→ Task to carry out: Retype all of the listing exactly, with no pictures.

*** Block opens ***

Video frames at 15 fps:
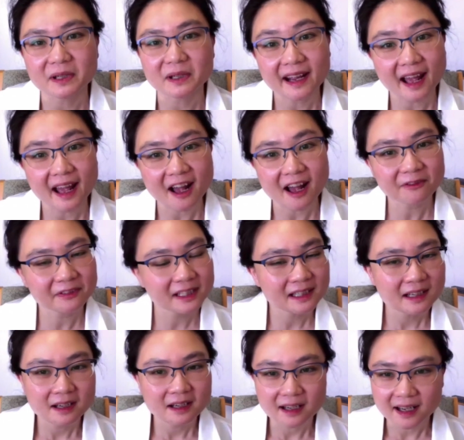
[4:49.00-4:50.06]
And we have
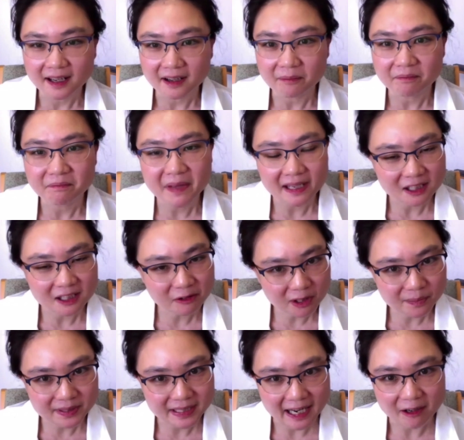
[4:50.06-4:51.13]
many
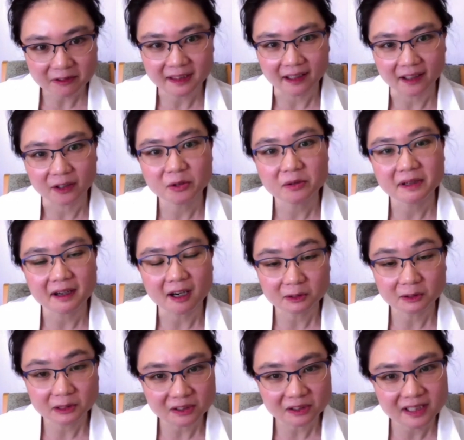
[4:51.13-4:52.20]
groups out there who are
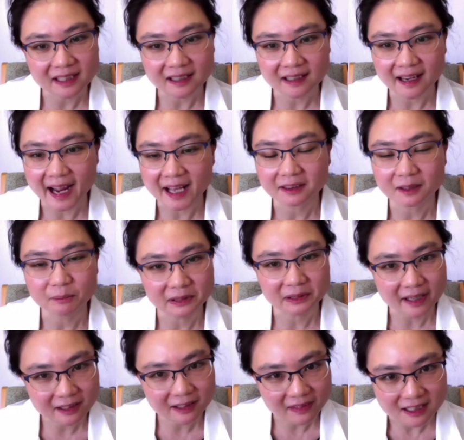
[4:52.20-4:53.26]
looking at the
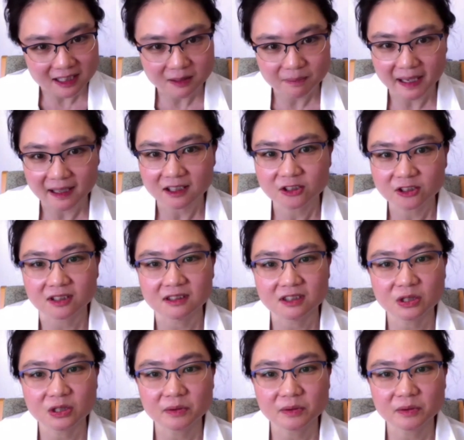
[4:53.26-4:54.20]
blood of these patients,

*** Block closes ***

→ Expected answer:
Video frames at 15 fps:
[4:49.00-4:50.06]
And we have
[4:50.06-4:51.13]
many
[4:51.13-4:52.20]
groups out there who are
[4:52.20-4:53.26]
looking at the
[4:53.26-4:54.20]
blood of these patients,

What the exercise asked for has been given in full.